Cut tricky `goto` that isn't needed, in _PyBytes_DecodeEscape. (GH-15825)

This is the sort of `goto` that requires the reader to stare hard at
the code to unpick what it's doing.

On doing so, the answer is... not very much!

* It jumps from the bottom of the loop to almost the top; the effect
  is to bypass the loop condition `s < end` and also the
  `if`-condition `*s != '\\'`, acting as if both are true.

* We've just decremented `s`, after incrementing it in the `switch`
  condition.  So it has the same value as when `s == end` failed.
  Before that was another increment... and before that we had
  `s < end`.  So `s < end` true, then increment, then `s == end`
  false... that means `s < end` is still true.
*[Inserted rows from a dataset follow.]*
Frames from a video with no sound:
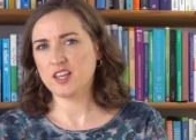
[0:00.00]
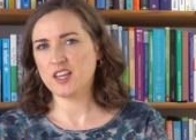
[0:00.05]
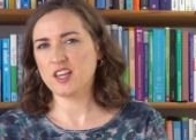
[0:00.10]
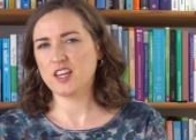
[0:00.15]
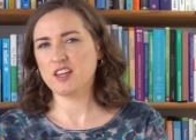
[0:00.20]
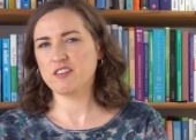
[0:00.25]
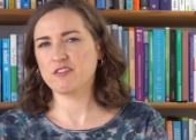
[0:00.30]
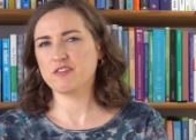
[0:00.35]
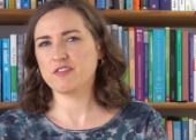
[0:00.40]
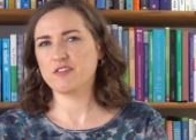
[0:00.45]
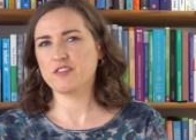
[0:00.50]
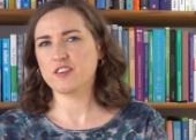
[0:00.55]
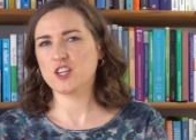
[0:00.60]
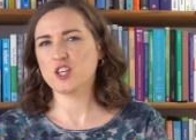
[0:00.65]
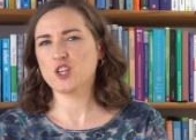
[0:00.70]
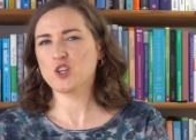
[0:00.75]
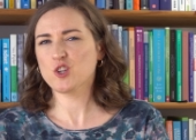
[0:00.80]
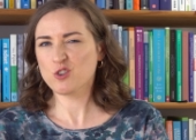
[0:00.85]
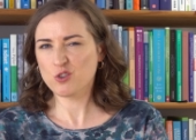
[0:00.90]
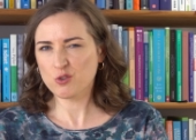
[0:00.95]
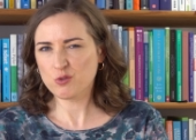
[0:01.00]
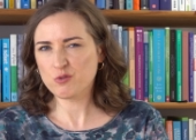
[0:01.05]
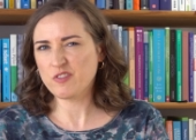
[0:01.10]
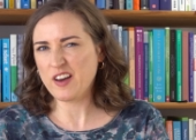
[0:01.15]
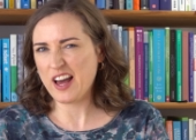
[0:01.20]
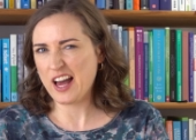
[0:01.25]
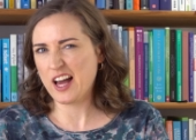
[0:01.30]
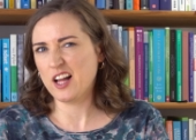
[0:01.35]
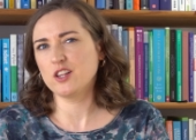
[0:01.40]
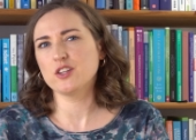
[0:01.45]
If you
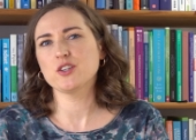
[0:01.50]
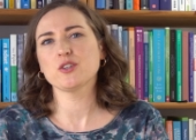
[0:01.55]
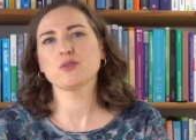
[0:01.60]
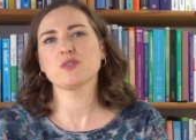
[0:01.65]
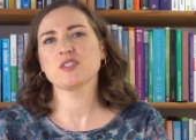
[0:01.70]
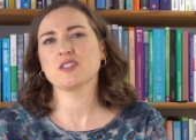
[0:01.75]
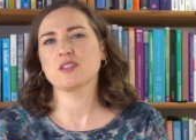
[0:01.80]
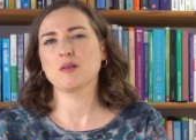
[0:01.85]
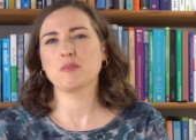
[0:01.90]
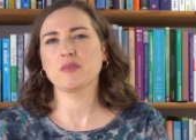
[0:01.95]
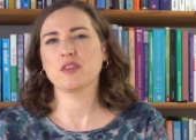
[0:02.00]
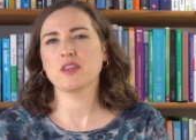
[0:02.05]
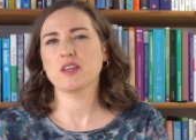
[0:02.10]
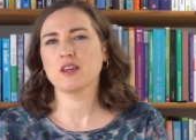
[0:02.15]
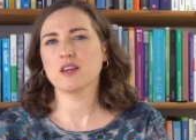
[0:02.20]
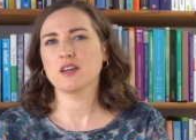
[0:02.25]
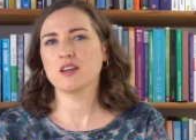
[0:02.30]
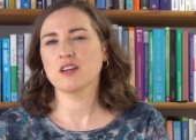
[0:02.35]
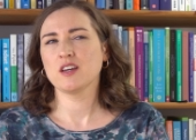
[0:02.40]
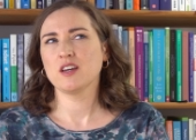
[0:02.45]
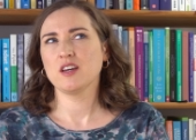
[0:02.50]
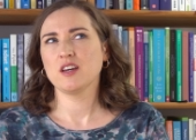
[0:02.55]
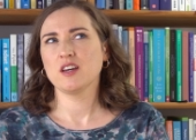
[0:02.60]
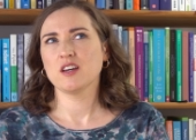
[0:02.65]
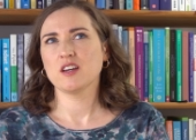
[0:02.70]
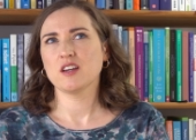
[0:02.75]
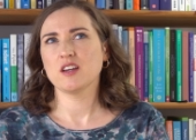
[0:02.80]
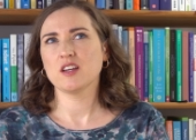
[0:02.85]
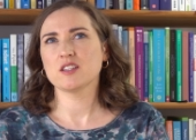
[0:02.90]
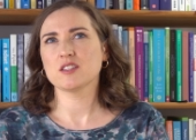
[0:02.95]
value something,
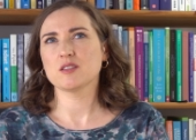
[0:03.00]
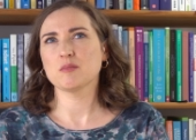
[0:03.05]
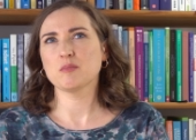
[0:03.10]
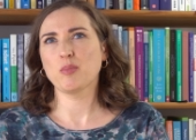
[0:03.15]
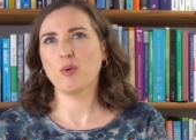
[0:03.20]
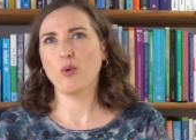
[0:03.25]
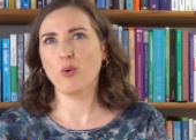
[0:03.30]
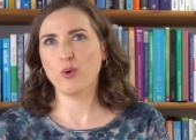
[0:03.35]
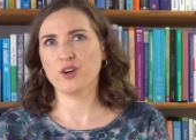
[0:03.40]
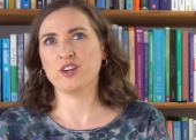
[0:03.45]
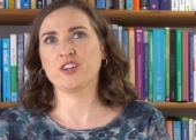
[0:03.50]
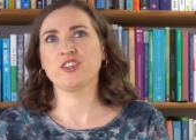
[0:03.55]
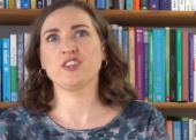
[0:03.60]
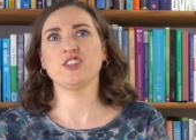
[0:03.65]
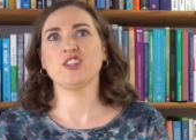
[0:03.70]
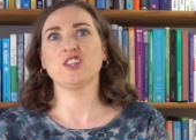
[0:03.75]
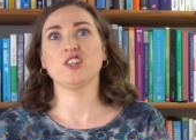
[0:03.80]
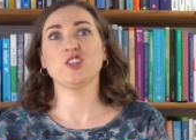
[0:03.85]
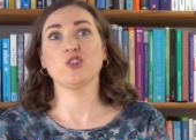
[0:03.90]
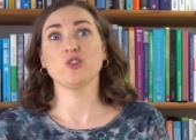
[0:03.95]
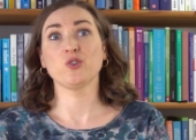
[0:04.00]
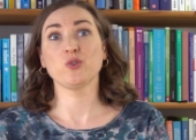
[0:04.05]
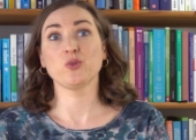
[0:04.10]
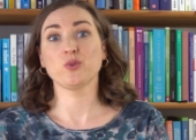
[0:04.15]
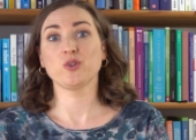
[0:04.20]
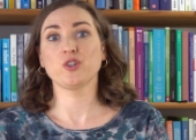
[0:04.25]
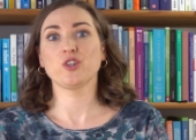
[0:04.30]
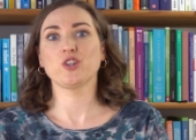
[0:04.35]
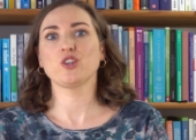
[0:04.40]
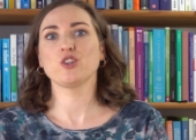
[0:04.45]
it's important to
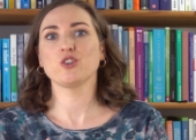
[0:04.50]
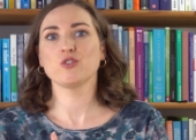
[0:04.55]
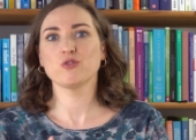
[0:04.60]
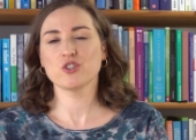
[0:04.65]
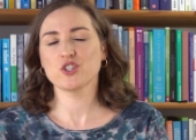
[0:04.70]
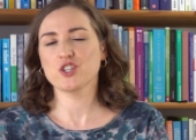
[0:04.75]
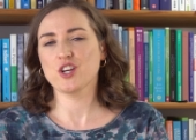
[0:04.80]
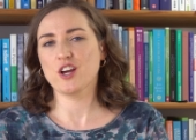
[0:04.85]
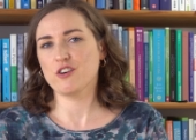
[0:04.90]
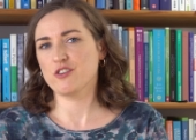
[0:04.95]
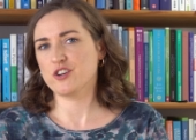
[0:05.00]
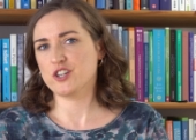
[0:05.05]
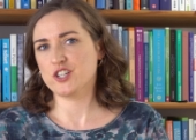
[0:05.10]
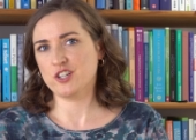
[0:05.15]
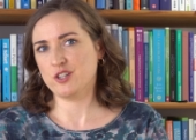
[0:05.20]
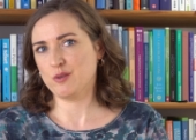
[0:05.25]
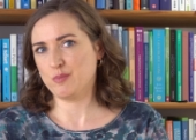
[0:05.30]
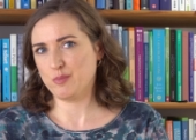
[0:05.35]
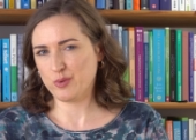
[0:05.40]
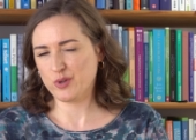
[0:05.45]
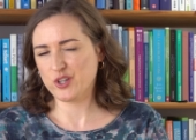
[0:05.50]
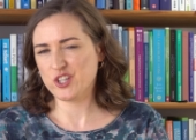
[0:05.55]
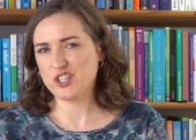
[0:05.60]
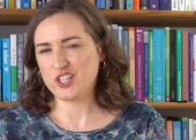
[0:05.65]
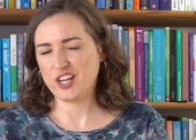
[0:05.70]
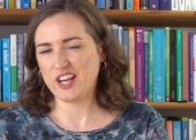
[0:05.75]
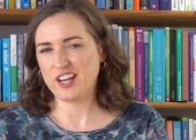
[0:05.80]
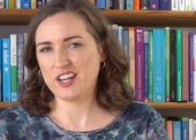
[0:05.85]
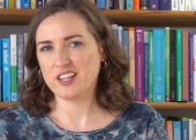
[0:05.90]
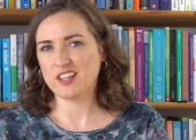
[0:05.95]
you. You cherish and
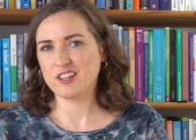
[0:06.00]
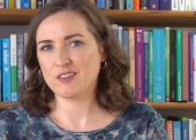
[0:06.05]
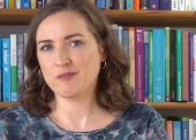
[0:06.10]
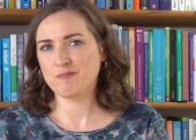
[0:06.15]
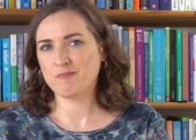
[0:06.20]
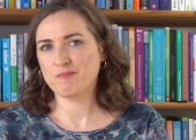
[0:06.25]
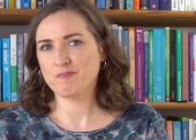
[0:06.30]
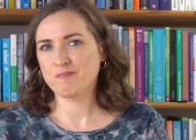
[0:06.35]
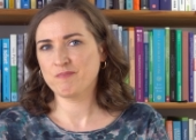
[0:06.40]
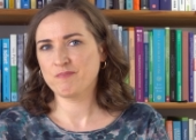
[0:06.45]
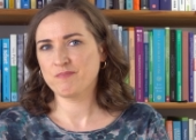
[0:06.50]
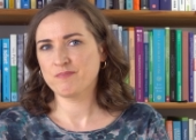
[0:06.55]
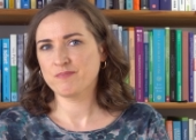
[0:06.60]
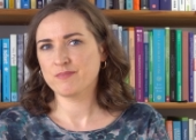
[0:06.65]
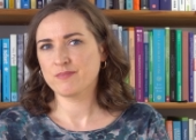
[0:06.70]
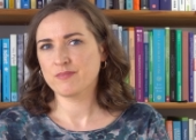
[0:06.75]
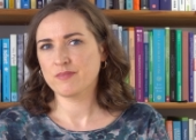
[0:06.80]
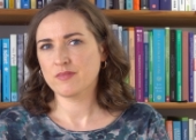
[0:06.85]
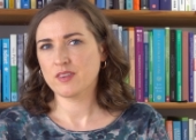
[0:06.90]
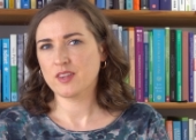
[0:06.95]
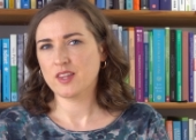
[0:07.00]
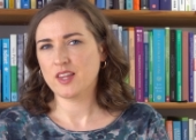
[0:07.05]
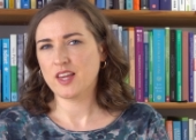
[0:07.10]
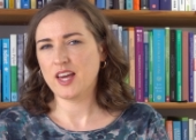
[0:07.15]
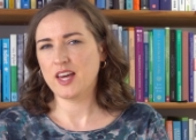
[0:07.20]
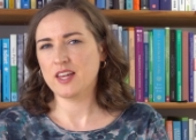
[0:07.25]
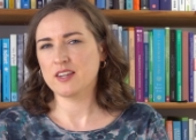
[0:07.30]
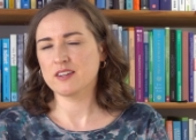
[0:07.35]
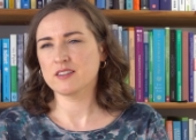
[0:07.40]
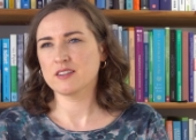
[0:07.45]
appreciate it.
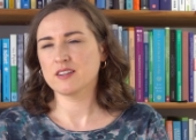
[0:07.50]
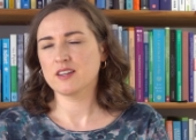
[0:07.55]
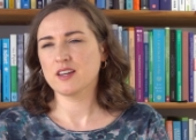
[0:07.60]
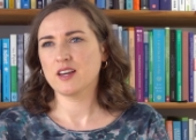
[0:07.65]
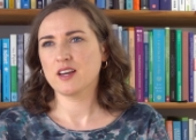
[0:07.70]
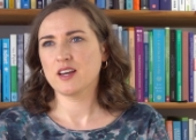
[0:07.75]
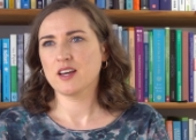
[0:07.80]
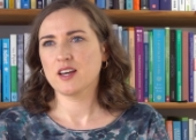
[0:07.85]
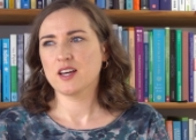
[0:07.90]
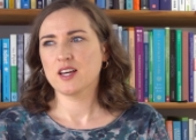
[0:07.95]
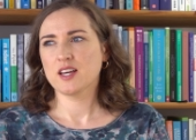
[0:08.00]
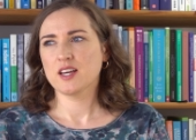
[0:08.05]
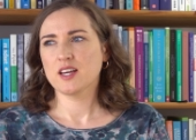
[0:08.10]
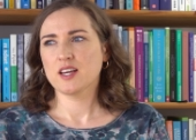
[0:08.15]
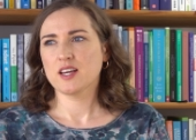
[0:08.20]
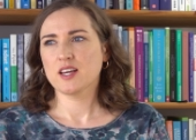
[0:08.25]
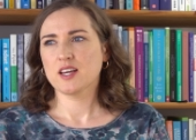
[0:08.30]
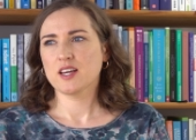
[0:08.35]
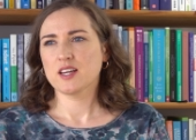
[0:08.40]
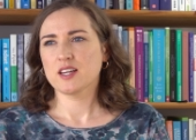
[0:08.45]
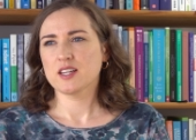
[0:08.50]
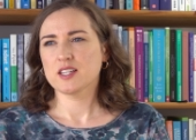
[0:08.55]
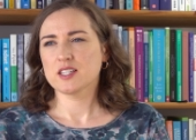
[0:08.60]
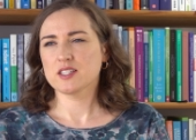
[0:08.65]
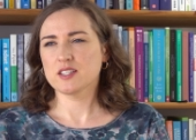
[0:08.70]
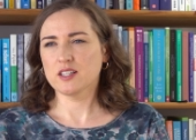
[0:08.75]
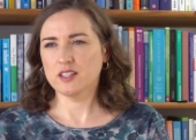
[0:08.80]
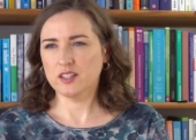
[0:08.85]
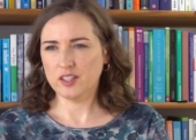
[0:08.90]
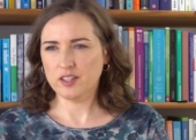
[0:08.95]
And
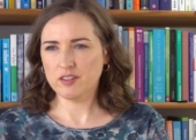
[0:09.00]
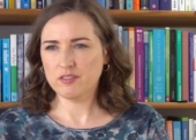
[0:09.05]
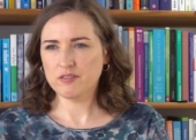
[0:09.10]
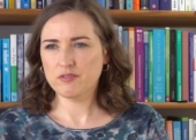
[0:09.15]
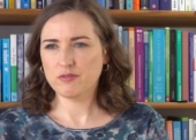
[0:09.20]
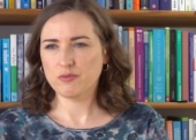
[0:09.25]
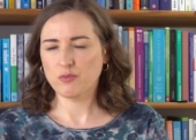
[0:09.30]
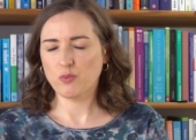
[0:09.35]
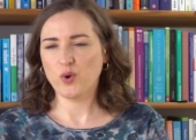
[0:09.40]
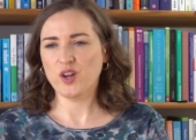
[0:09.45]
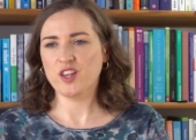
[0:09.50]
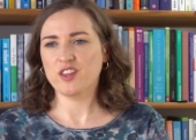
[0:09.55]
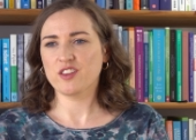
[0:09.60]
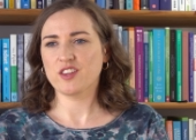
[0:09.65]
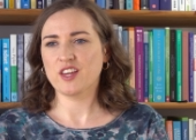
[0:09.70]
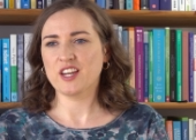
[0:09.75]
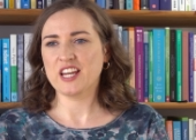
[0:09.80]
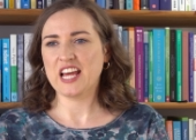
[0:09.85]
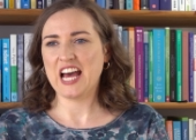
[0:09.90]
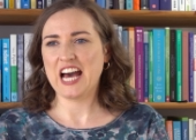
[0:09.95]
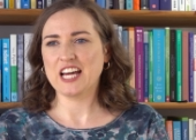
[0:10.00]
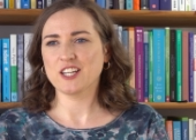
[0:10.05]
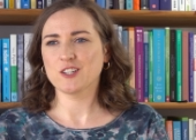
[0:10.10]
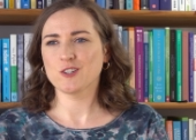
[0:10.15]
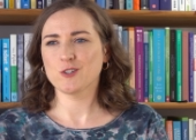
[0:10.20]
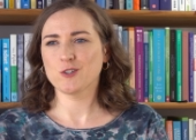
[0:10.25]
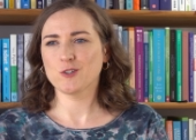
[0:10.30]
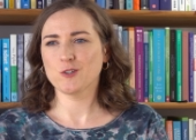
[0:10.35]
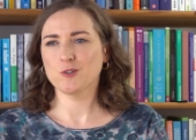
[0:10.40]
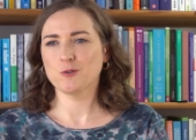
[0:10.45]
to live with an
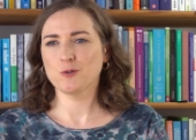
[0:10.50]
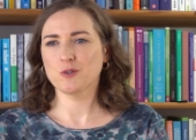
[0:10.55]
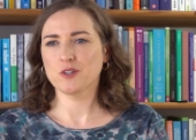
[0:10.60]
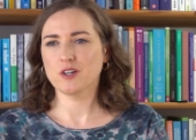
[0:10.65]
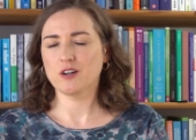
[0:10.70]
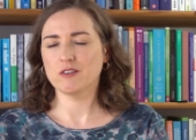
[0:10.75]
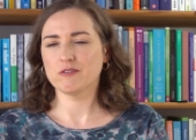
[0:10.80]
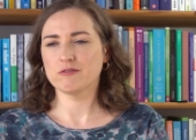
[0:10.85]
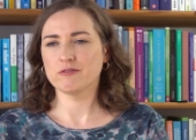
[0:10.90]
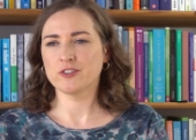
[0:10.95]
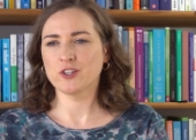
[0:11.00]
attitude of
* Also this means `s` points to the same character as it did for the
  `switch` condition.  And there was a `case '\\'`, which we didn't
  hit -- so `*s != '\\'` is also true.

* That means this has no effect on the behavior!  The most it might do
  is an optimization -- we get to skip those two checks, because (as
  just proven above) we know they're true.

* But gosh, this is the *invalid escape sequence* path.  This does not
  seem like the kind of code path that calls for extreme optimization
  tricks.

So, take the `goto` and the label out.

Perhaps the compiler will notice the exact same facts we showed above,
and generate identical code.  Or perhaps it won't!  That'll be OK.
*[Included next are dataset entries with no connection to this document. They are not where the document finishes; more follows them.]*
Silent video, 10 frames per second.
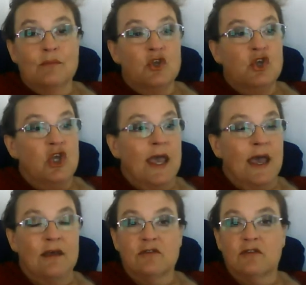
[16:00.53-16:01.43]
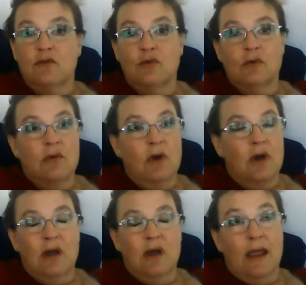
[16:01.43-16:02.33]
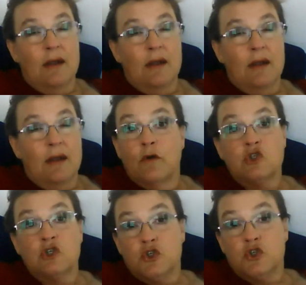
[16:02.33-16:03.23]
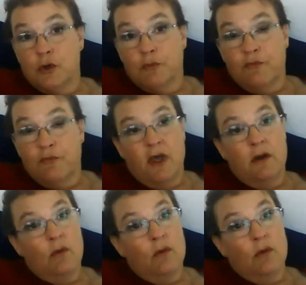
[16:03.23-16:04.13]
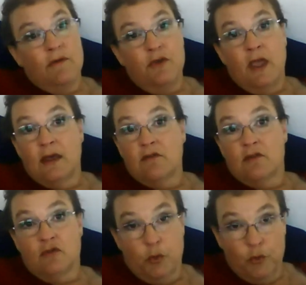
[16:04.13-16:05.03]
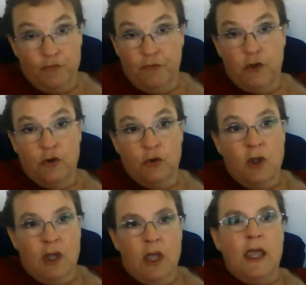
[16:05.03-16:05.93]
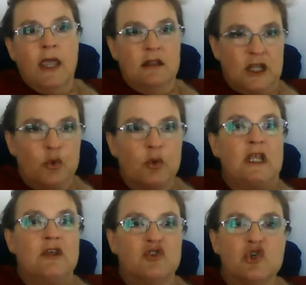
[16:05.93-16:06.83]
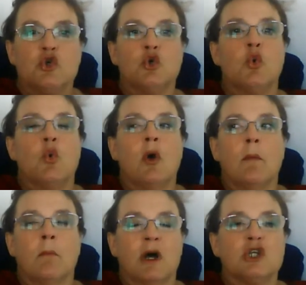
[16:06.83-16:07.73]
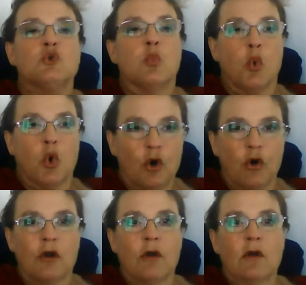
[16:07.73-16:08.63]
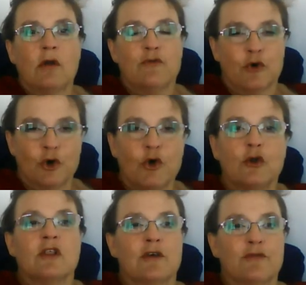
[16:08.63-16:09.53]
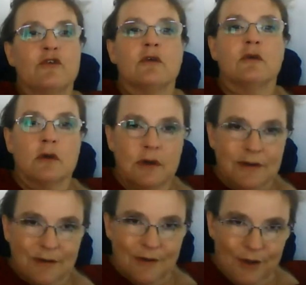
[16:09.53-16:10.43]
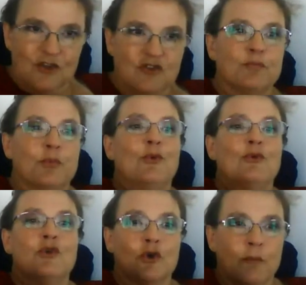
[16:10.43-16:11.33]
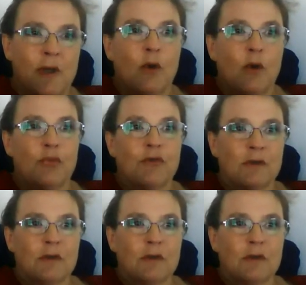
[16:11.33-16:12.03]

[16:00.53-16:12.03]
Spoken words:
He has to, I don't know if she's tube fed or if he has to spoon feed her. It literally is too much work for her to lift a spoon to her mouth,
But then, crucially, if some future edit to this loop causes the
reasoning above to *stop* holding true... the compiler will adjust
this jump accordingly.  One of us fallible humans might not.
This commit is contained in:
Greg Price 2019-09-10 01:51:04 -07:00 committed by Benjamin Peterson
parent 2fc1160a80
commit 0711642eec
1 changed files with 0 additions and 3 deletions

View File

@ -1142,7 +1142,6 @@ PyObject *_PyBytes_DecodeEscape(const char *s,
end = s + len;
while (s < end) {
if (*s != '\\') {
non_esc:
if (!(recode_encoding && (*s & 0x80))) {
*p++ = *s++;
}
@ -1229,8 +1228,6 @@ PyObject *_PyBytes_DecodeEscape(const char *s,
}
*p++ = '\\';
s--;
goto non_esc; /* an arbitrary number of unescaped
UTF-8 bytes may follow. */
}
}